- TASK
Retype the lines below exactly, from the one that contains "[0:00.00-0:01.00]" through the last, and leave every picture out.

Collected data
—————

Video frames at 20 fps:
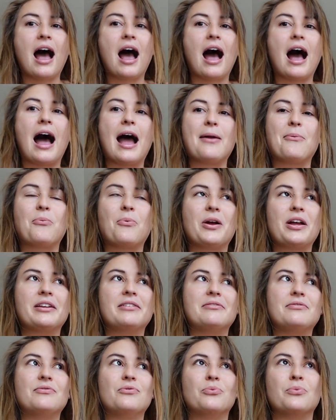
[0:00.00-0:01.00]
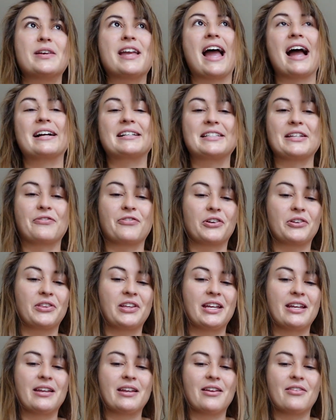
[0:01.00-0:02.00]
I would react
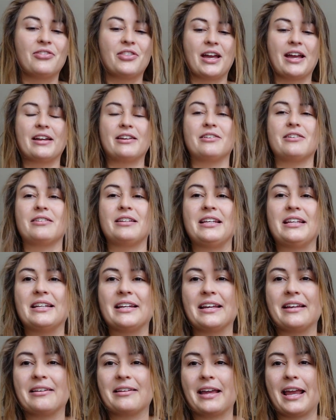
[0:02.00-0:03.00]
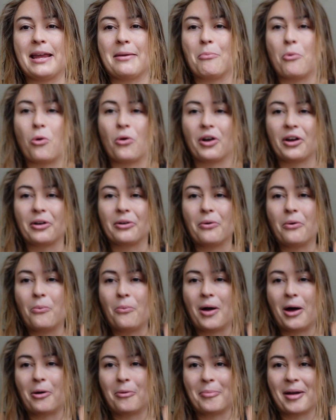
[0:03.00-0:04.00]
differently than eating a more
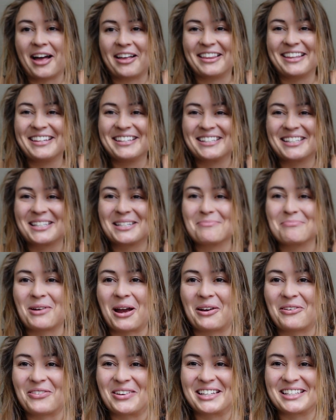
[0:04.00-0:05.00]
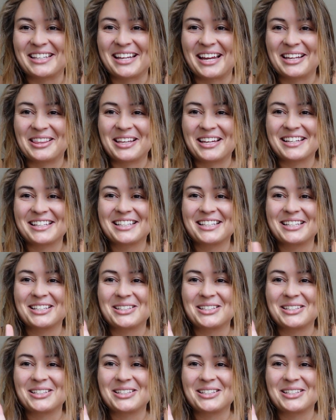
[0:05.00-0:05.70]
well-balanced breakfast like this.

—————

- WRITTEN RESPONSE
[0:00.00-0:01.00]
[0:01.00-0:02.00]
I would react
[0:02.00-0:03.00]
[0:03.00-0:04.00]
differently than eating a more
[0:04.00-0:05.00]
[0:05.00-0:05.70]
well-balanced breakfast like this.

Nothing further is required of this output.